-- Information supplied follows --
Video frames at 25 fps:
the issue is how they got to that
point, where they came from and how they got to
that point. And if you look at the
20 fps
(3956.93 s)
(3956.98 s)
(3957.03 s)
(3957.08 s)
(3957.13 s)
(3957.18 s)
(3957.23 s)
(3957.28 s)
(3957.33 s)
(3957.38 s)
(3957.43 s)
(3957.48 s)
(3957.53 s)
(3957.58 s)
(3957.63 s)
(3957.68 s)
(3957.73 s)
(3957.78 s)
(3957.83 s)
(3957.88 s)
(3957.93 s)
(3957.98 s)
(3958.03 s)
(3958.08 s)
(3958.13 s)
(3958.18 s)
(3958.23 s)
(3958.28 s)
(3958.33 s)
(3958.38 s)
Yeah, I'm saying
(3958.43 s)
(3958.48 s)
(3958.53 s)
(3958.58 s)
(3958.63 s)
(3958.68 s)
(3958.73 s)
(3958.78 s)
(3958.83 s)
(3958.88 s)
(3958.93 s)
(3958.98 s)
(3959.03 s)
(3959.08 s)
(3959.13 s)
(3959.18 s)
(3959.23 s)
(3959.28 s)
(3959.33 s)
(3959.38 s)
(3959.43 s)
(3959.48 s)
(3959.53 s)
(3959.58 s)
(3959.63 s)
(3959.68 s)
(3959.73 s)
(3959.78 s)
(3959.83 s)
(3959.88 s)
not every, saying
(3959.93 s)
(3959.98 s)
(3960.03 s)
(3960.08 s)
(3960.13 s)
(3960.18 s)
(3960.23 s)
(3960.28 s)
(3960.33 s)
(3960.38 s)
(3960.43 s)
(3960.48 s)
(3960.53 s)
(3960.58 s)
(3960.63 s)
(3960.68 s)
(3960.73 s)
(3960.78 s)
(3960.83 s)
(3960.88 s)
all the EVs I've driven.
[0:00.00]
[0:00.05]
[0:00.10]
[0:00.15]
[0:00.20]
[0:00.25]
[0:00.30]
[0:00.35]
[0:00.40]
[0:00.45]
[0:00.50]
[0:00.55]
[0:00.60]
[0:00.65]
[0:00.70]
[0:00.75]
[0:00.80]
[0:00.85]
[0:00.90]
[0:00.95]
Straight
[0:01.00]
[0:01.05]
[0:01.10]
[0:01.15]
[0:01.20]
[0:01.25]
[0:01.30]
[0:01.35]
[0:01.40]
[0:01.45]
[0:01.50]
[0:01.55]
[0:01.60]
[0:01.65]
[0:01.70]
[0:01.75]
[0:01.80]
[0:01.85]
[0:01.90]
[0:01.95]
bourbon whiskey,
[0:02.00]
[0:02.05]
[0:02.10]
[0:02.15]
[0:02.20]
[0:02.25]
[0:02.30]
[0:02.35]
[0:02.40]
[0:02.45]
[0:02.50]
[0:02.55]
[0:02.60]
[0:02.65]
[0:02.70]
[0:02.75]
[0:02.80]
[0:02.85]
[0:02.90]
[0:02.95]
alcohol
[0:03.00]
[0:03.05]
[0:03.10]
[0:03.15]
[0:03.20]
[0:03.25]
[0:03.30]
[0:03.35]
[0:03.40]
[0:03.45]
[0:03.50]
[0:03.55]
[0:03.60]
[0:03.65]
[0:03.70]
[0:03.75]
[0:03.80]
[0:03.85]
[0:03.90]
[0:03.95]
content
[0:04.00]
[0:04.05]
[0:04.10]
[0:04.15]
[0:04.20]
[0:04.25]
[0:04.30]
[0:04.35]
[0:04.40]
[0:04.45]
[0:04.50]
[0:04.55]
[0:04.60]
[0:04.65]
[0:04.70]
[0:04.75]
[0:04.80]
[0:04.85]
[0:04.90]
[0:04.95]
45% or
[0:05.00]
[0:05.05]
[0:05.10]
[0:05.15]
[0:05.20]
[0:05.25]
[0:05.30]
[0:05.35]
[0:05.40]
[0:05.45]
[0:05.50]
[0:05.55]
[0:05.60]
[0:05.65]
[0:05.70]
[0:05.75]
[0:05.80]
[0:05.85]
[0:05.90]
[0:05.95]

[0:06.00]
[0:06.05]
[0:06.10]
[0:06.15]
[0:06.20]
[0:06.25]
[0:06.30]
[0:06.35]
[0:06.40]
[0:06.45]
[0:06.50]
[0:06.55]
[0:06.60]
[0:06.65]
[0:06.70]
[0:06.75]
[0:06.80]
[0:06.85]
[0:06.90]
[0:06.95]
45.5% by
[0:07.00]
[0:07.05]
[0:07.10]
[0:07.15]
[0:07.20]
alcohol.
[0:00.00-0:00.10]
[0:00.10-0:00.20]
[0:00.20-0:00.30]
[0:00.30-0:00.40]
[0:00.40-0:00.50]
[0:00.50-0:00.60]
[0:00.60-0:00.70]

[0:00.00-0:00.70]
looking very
-- Information supplied concluded --
Your objective:
Output only a verbatim copy of the lines spanning from the line that contains "(3959.58 s)" to the end of the records above.

Response to this exercise:
(3959.58 s)
(3959.63 s)
(3959.68 s)
(3959.73 s)
(3959.78 s)
(3959.83 s)
(3959.88 s)
not every, saying
(3959.93 s)
(3959.98 s)
(3960.03 s)
(3960.08 s)
(3960.13 s)
(3960.18 s)
(3960.23 s)
(3960.28 s)
(3960.33 s)
(3960.38 s)
(3960.43 s)
(3960.48 s)
(3960.53 s)
(3960.58 s)
(3960.63 s)
(3960.68 s)
(3960.73 s)
(3960.78 s)
(3960.83 s)
(3960.88 s)
all the EVs I've driven.
[0:00.00]
[0:00.05]
[0:00.10]
[0:00.15]
[0:00.20]
[0:00.25]
[0:00.30]
[0:00.35]
[0:00.40]
[0:00.45]
[0:00.50]
[0:00.55]
[0:00.60]
[0:00.65]
[0:00.70]
[0:00.75]
[0:00.80]
[0:00.85]
[0:00.90]
[0:00.95]
Straight
[0:01.00]
[0:01.05]
[0:01.10]
[0:01.15]
[0:01.20]
[0:01.25]
[0:01.30]
[0:01.35]
[0:01.40]
[0:01.45]
[0:01.50]
[0:01.55]
[0:01.60]
[0:01.65]
[0:01.70]
[0:01.75]
[0:01.80]
[0:01.85]
[0:01.90]
[0:01.95]
bourbon whiskey,
[0:02.00]
[0:02.05]
[0:02.10]
[0:02.15]
[0:02.20]
[0:02.25]
[0:02.30]
[0:02.35]
[0:02.40]
[0:02.45]
[0:02.50]
[0:02.55]
[0:02.60]
[0:02.65]
[0:02.70]
[0:02.75]
[0:02.80]
[0:02.85]
[0:02.90]
[0:02.95]
alcohol
[0:03.00]
[0:03.05]
[0:03.10]
[0:03.15]
[0:03.20]
[0:03.25]
[0:03.30]
[0:03.35]
[0:03.40]
[0:03.45]
[0:03.50]
[0:03.55]
[0:03.60]
[0:03.65]
[0:03.70]
[0:03.75]
[0:03.80]
[0:03.85]
[0:03.90]
[0:03.95]
content
[0:04.00]
[0:04.05]
[0:04.10]
[0:04.15]
[0:04.20]
[0:04.25]
[0:04.30]
[0:04.35]
[0:04.40]
[0:04.45]
[0:04.50]
[0:04.55]
[0:04.60]
[0:04.65]
[0:04.70]
[0:04.75]
[0:04.80]
[0:04.85]
[0:04.90]
[0:04.95]
45% or
[0:05.00]
[0:05.05]
[0:05.10]
[0:05.15]
[0:05.20]
[0:05.25]
[0:05.30]
[0:05.35]
[0:05.40]
[0:05.45]
[0:05.50]
[0:05.55]
[0:05.60]
[0:05.65]
[0:05.70]
[0:05.75]
[0:05.80]
[0:05.85]
[0:05.90]
[0:05.95]

[0:06.00]
[0:06.05]
[0:06.10]
[0:06.15]
[0:06.20]
[0:06.25]
[0:06.30]
[0:06.35]
[0:06.40]
[0:06.45]
[0:06.50]
[0:06.55]
[0:06.60]
[0:06.65]
[0:06.70]
[0:06.75]
[0:06.80]
[0:06.85]
[0:06.90]
[0:06.95]
45.5% by
[0:07.00]
[0:07.05]
[0:07.10]
[0:07.15]
[0:07.20]
alcohol.
[0:00.00-0:00.10]
[0:00.10-0:00.20]
[0:00.20-0:00.30]
[0:00.30-0:00.40]
[0:00.40-0:00.50]
[0:00.50-0:00.60]
[0:00.60-0:00.70]

[0:00.00-0:00.70]
looking very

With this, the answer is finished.